Linn Washington Jr., who served as executive editor of the historically Black Philadelphia Tribune between 1993 and 1995 and still works as a correspondent there, has found other frustrations in trying to do the basics of community news gathering.

“It’s a fact that we in the community don’t always respect our media,” Washington says. “I’ve found Black people who’ll believe the Inquirer [Philadelphia’s major news outlet] before they’d believe the Tribune.”

Despite such frustrations—and the failure of mainstream networks like MSNBC to routinely include representatives from Black media on their programs—Washington values papers like the Tribune that manage to survive despite the obstacles.

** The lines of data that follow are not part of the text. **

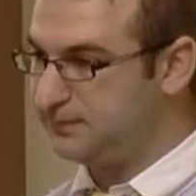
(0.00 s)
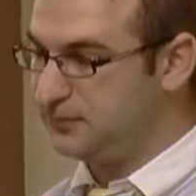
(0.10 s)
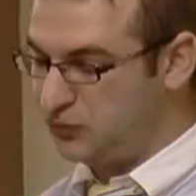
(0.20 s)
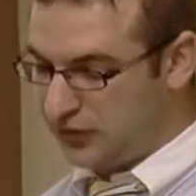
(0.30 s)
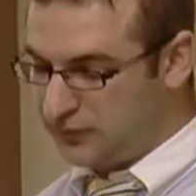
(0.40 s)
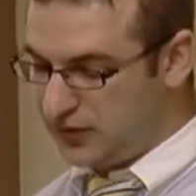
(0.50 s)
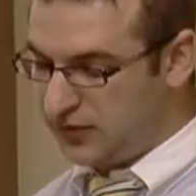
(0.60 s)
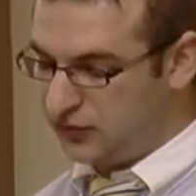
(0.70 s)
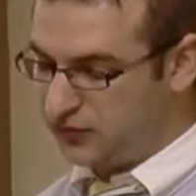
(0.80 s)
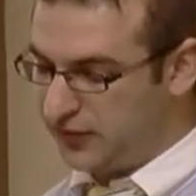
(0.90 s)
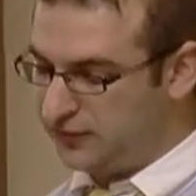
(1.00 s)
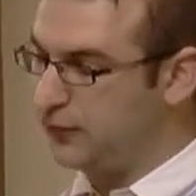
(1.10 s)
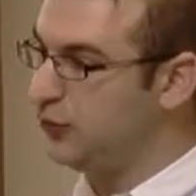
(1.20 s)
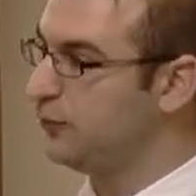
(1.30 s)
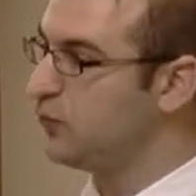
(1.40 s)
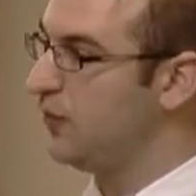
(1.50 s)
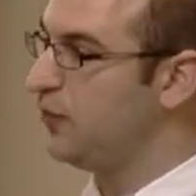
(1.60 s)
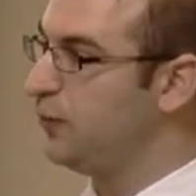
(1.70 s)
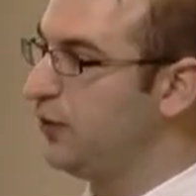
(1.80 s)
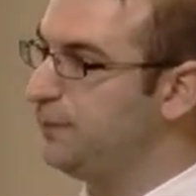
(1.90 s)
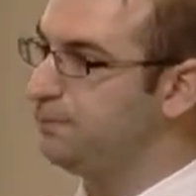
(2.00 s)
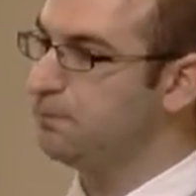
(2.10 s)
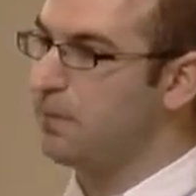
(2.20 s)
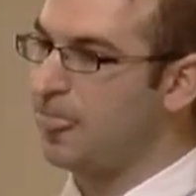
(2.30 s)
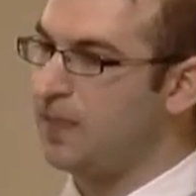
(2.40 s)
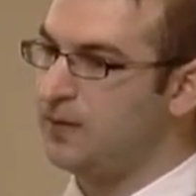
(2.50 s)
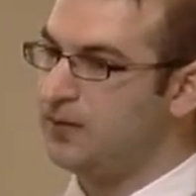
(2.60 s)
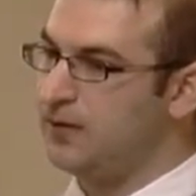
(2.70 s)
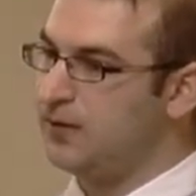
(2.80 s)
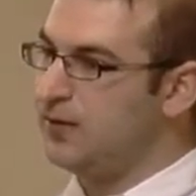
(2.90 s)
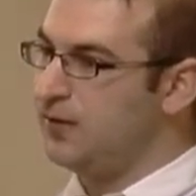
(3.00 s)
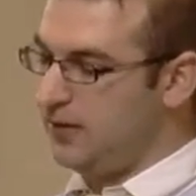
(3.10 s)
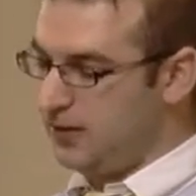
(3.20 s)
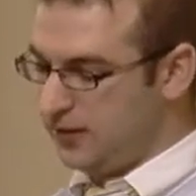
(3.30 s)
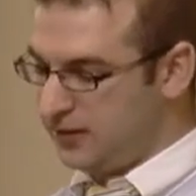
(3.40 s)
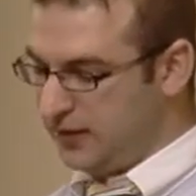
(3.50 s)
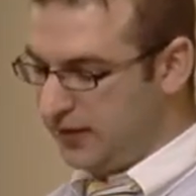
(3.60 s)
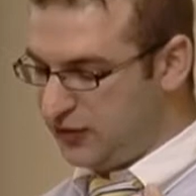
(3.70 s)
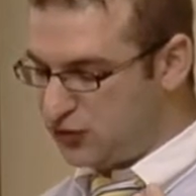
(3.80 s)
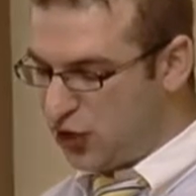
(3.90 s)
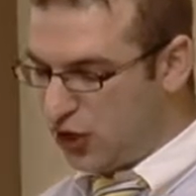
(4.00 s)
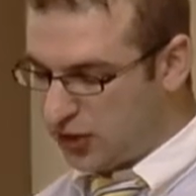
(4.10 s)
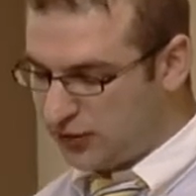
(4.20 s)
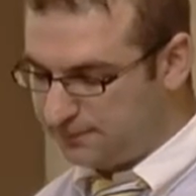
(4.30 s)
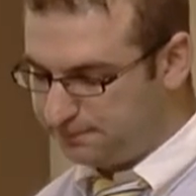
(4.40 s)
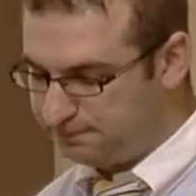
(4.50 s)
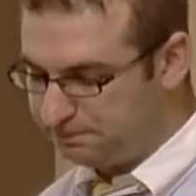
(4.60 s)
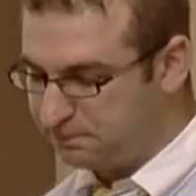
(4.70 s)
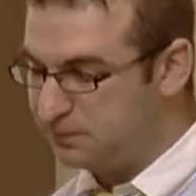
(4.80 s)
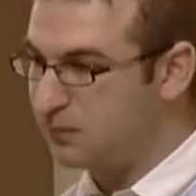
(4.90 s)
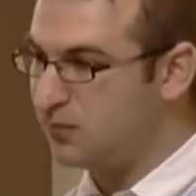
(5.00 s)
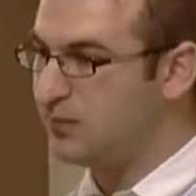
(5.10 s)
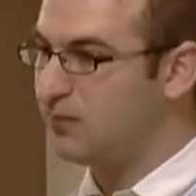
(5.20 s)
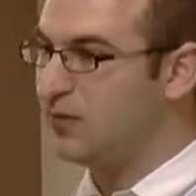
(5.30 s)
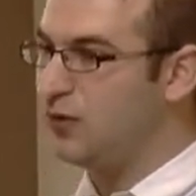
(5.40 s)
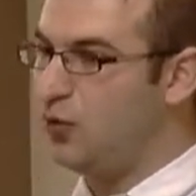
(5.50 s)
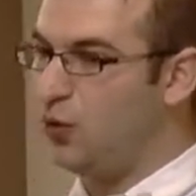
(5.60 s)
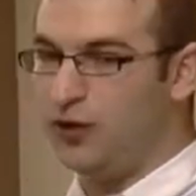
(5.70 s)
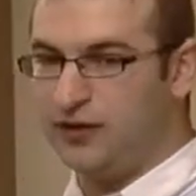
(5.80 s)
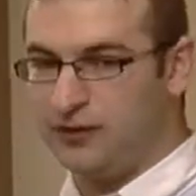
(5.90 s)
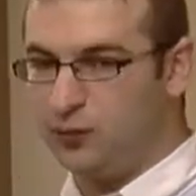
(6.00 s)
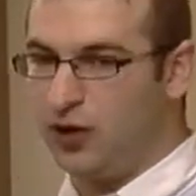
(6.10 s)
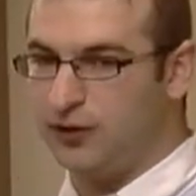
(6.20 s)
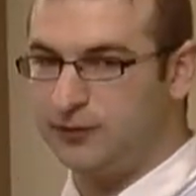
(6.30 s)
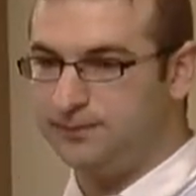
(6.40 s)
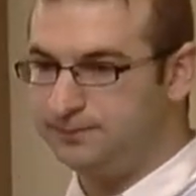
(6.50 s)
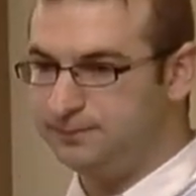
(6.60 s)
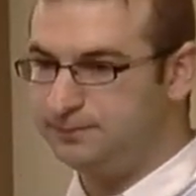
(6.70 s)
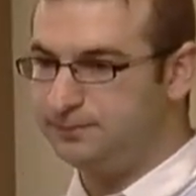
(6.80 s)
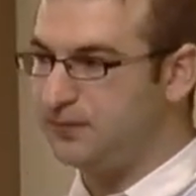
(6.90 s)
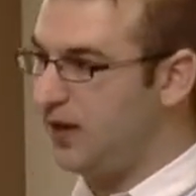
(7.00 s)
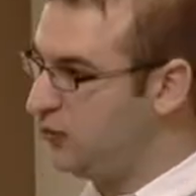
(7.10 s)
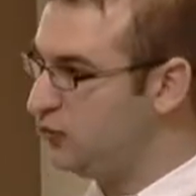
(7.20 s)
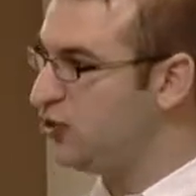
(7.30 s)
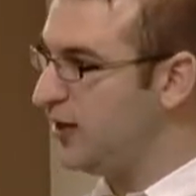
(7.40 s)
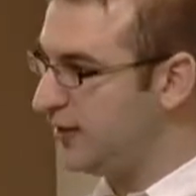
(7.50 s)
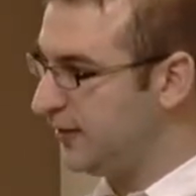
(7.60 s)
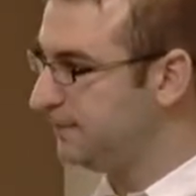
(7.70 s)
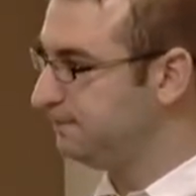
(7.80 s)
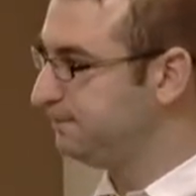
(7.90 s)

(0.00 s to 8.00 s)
So let me illustrate it for you. If you put in a jar oil and water and you shake it,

Barnes, whose Informer has nine full-time employees and 11 freelancers, likewise believes there will always be a place for Black news outlets.

“It’s a matter of trust,” she says. “It’s like being home. Sometimes we don’t always value home, but it’s that place where the people who are writing about us, photographing us, editorializing about our issues—they know us. Because they are us.”

Gene Seymour

Gene Seymour worked 18 years at Newsday as film critic and jazz columnist. He lives in Philadelphia and has written for Bookforum, CNN.com, and The Washington Post.